PROBLEM REQUIREMENTS: Keep every word of the entries and print them exactly; the pictures stay out.

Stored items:
═══

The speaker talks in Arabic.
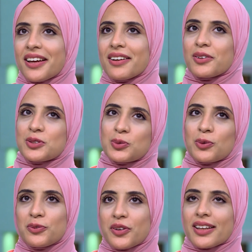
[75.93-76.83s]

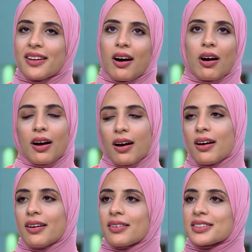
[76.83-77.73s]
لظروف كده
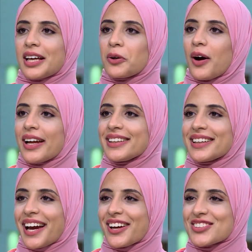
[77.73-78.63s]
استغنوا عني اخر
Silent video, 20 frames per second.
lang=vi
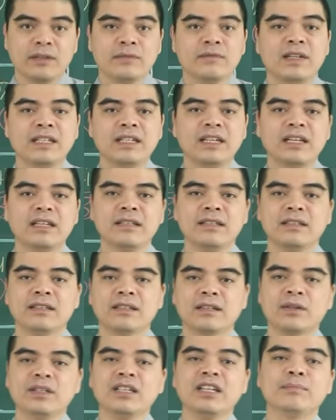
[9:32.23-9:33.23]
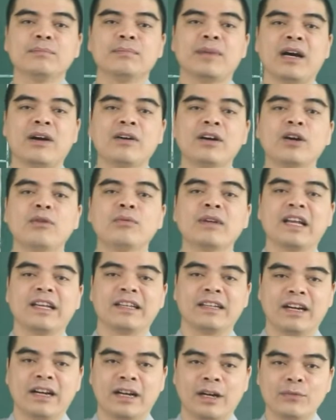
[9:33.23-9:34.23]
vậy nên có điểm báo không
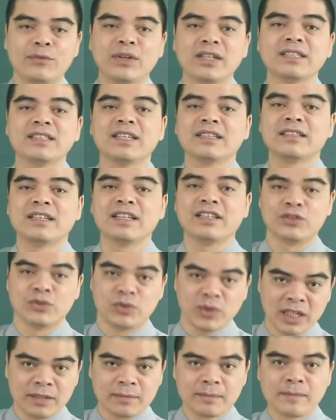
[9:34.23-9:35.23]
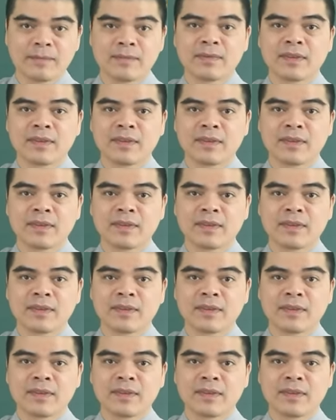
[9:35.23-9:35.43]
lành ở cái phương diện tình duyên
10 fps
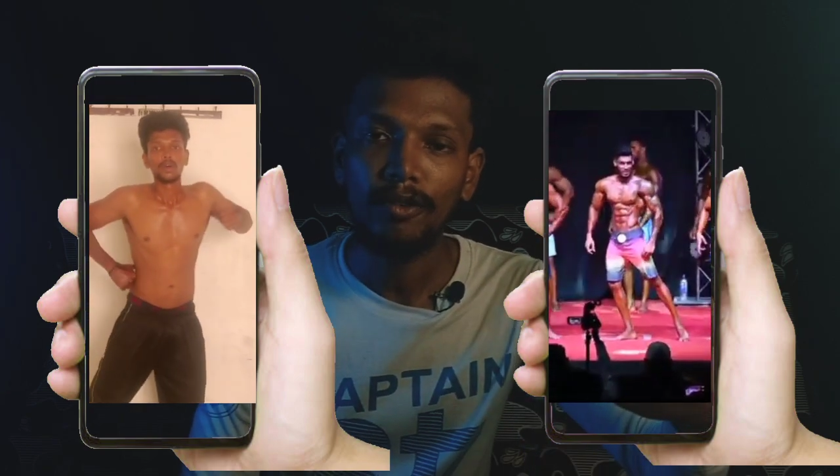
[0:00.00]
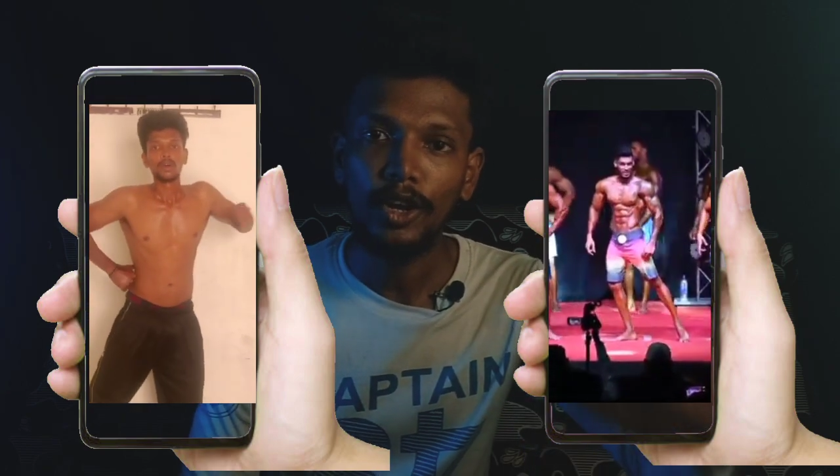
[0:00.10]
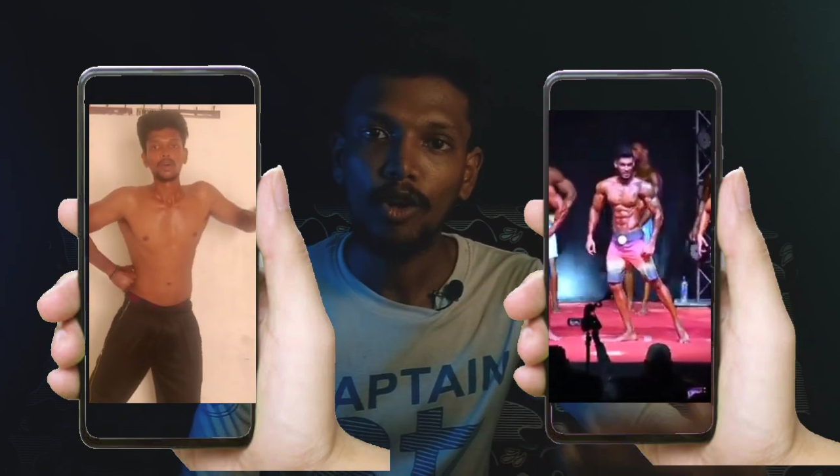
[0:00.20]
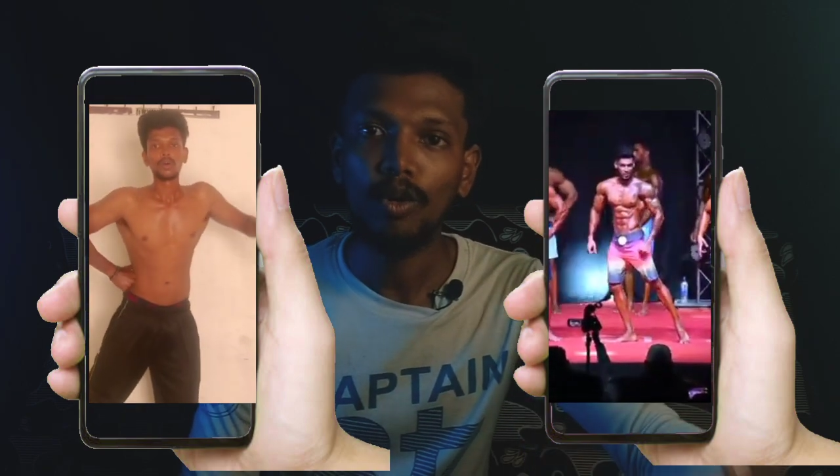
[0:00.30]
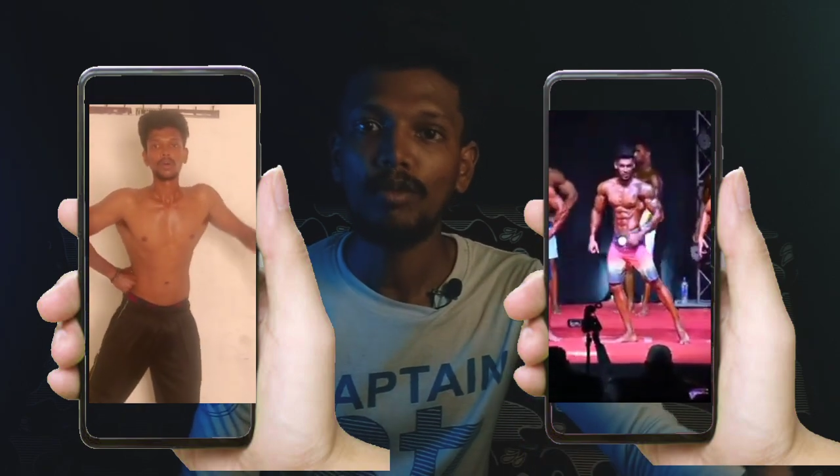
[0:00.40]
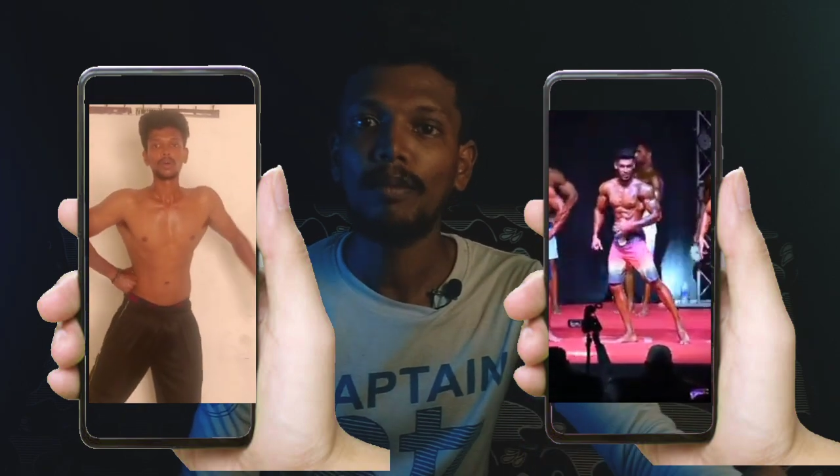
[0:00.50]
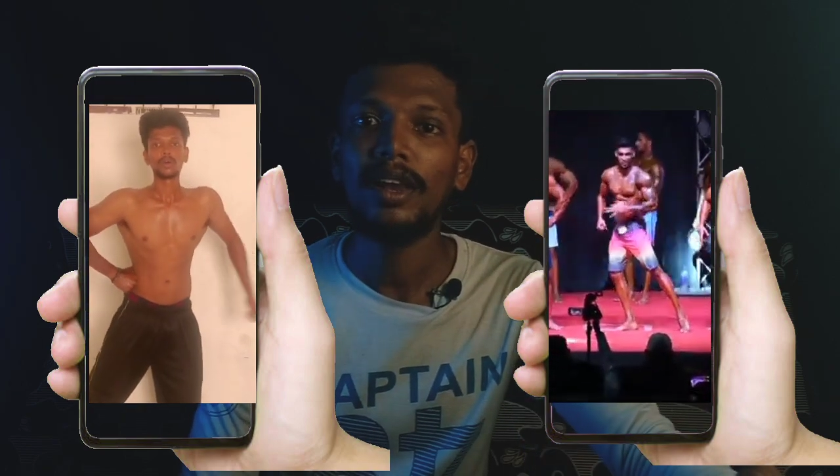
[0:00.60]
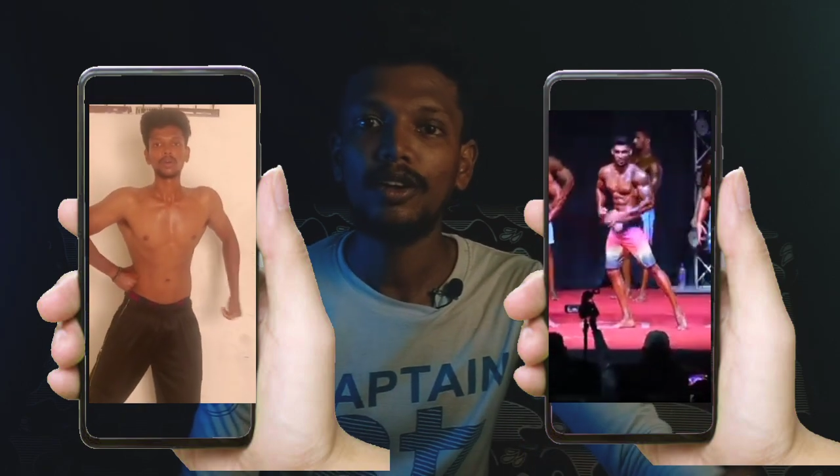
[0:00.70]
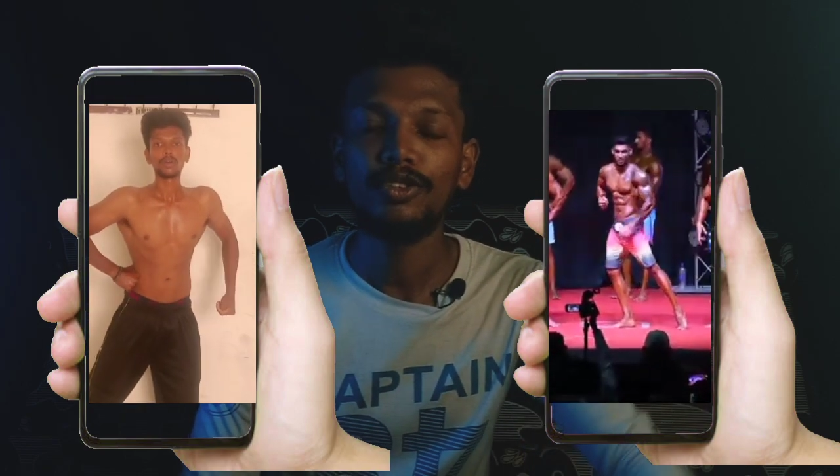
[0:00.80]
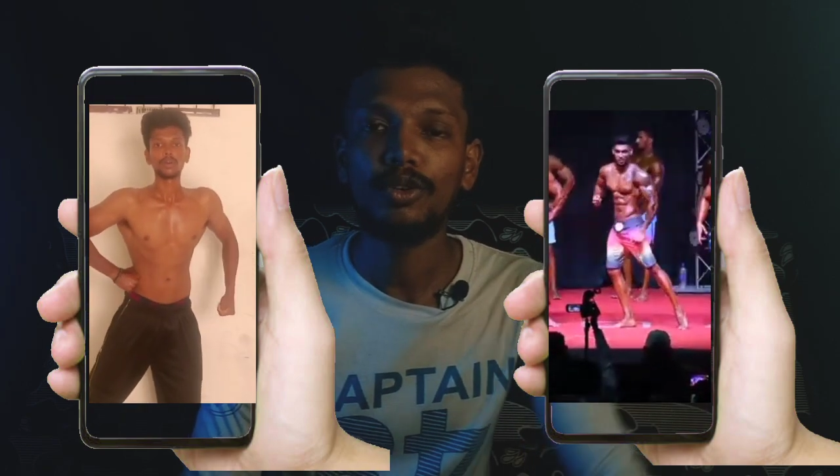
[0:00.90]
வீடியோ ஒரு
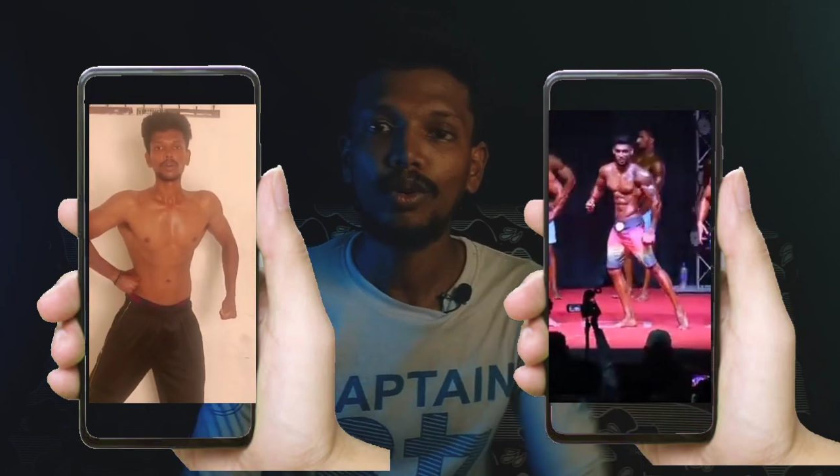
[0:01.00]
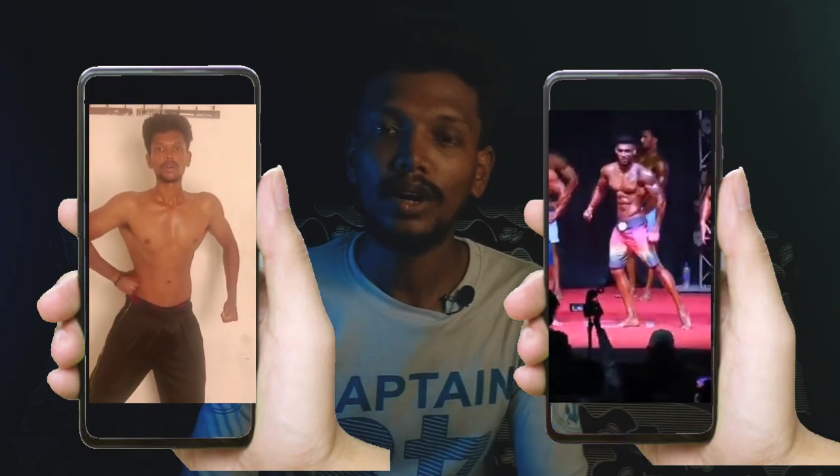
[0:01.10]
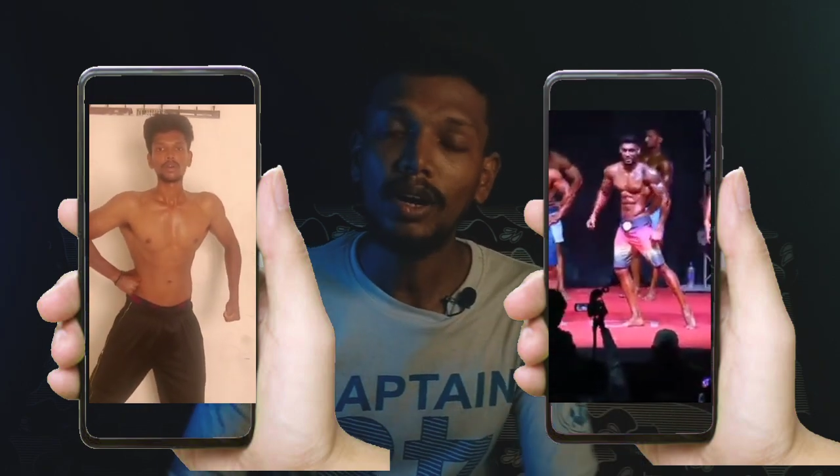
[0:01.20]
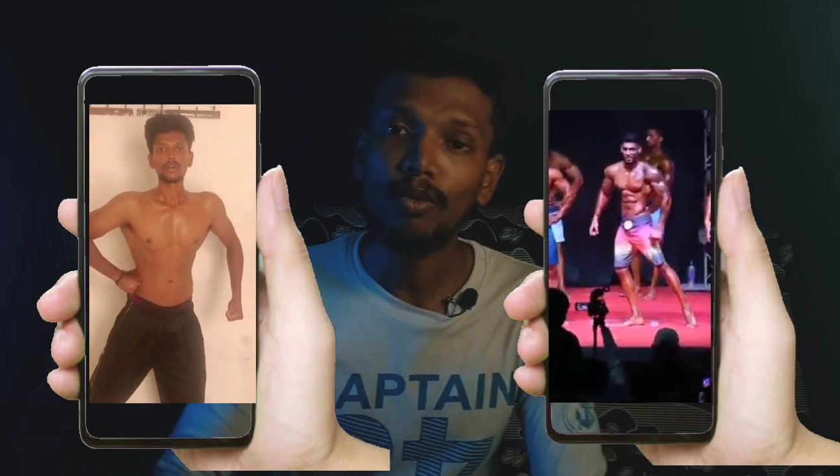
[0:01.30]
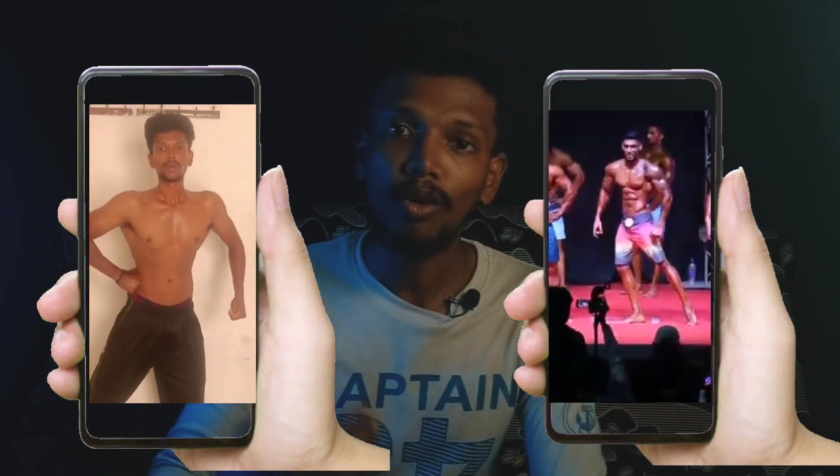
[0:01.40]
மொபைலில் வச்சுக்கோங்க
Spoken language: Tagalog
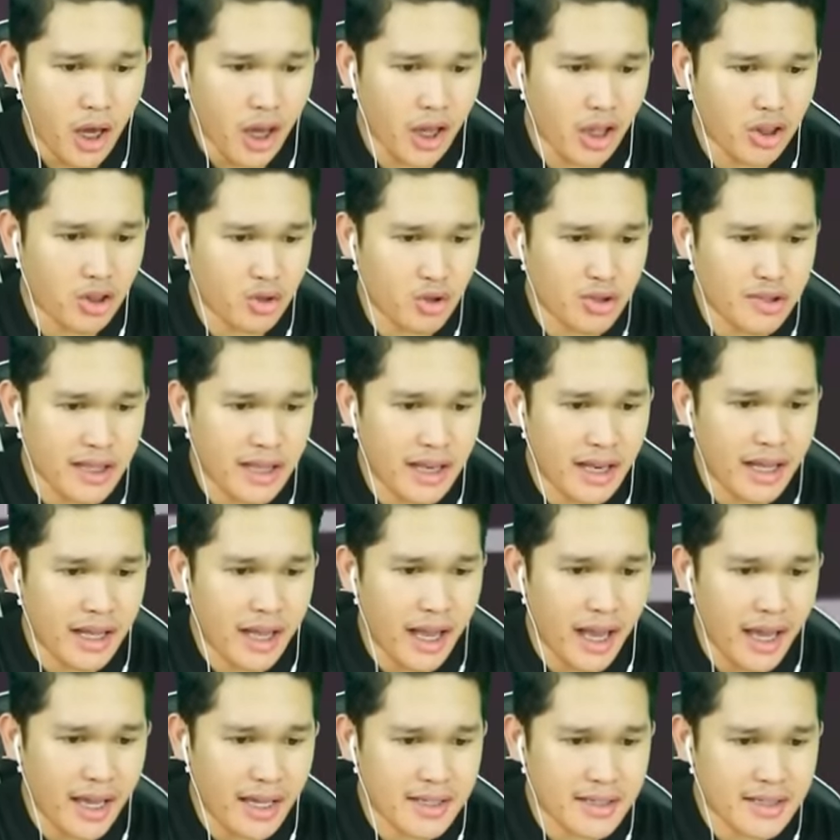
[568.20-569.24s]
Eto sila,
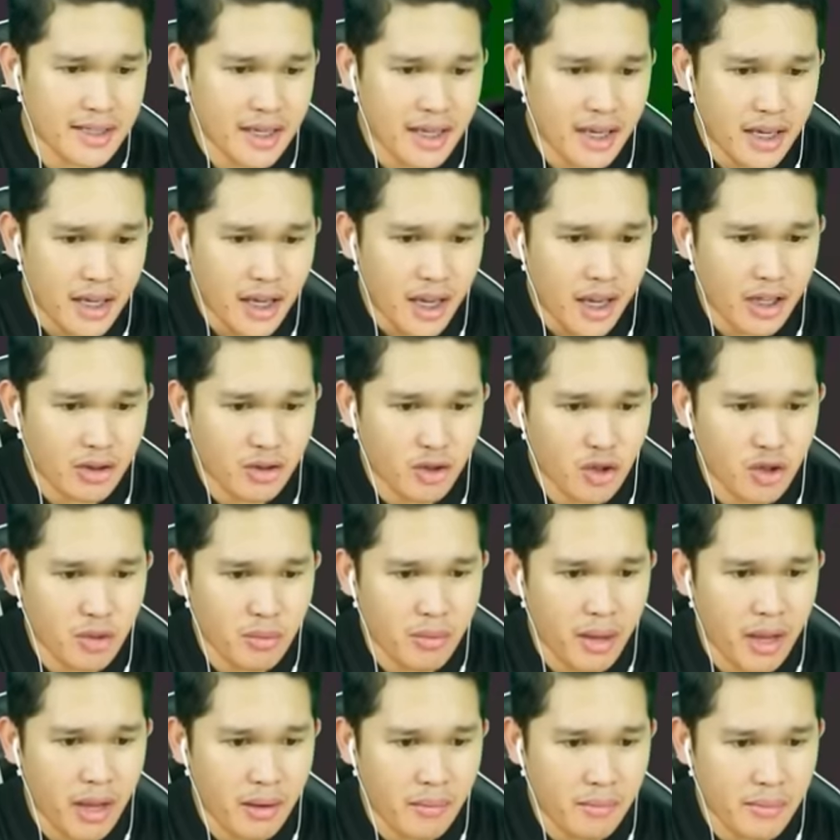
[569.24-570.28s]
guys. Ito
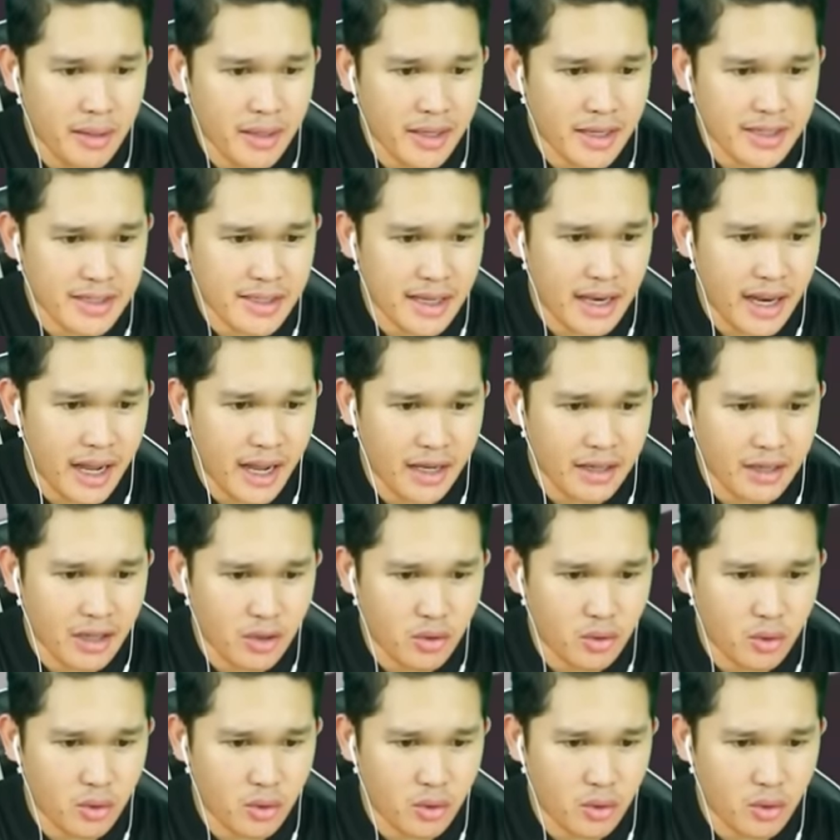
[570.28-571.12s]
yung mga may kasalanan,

═══

ANSWER FOR THE TASK:
The speaker talks in Arabic.
[75.93-76.83s]

[76.83-77.73s]
لظروف كده
[77.73-78.63s]
استغنوا عني اخر
Silent video, 20 frames per second.
lang=vi
[9:32.23-9:33.23]
[9:33.23-9:34.23]
vậy nên có điểm báo không
[9:34.23-9:35.23]
[9:35.23-9:35.43]
lành ở cái phương diện tình duyên
10 fps
[0:00.00]
[0:00.10]
[0:00.20]
[0:00.30]
[0:00.40]
[0:00.50]
[0:00.60]
[0:00.70]
[0:00.80]
[0:00.90]
வீடியோ ஒரு
[0:01.00]
[0:01.10]
[0:01.20]
[0:01.30]
[0:01.40]
மொபைலில் வச்சுக்கோங்க
Spoken language: Tagalog
[568.20-569.24s]
Eto sila,
[569.24-570.28s]
guys. Ito
[570.28-571.12s]
yung mga may kasalanan,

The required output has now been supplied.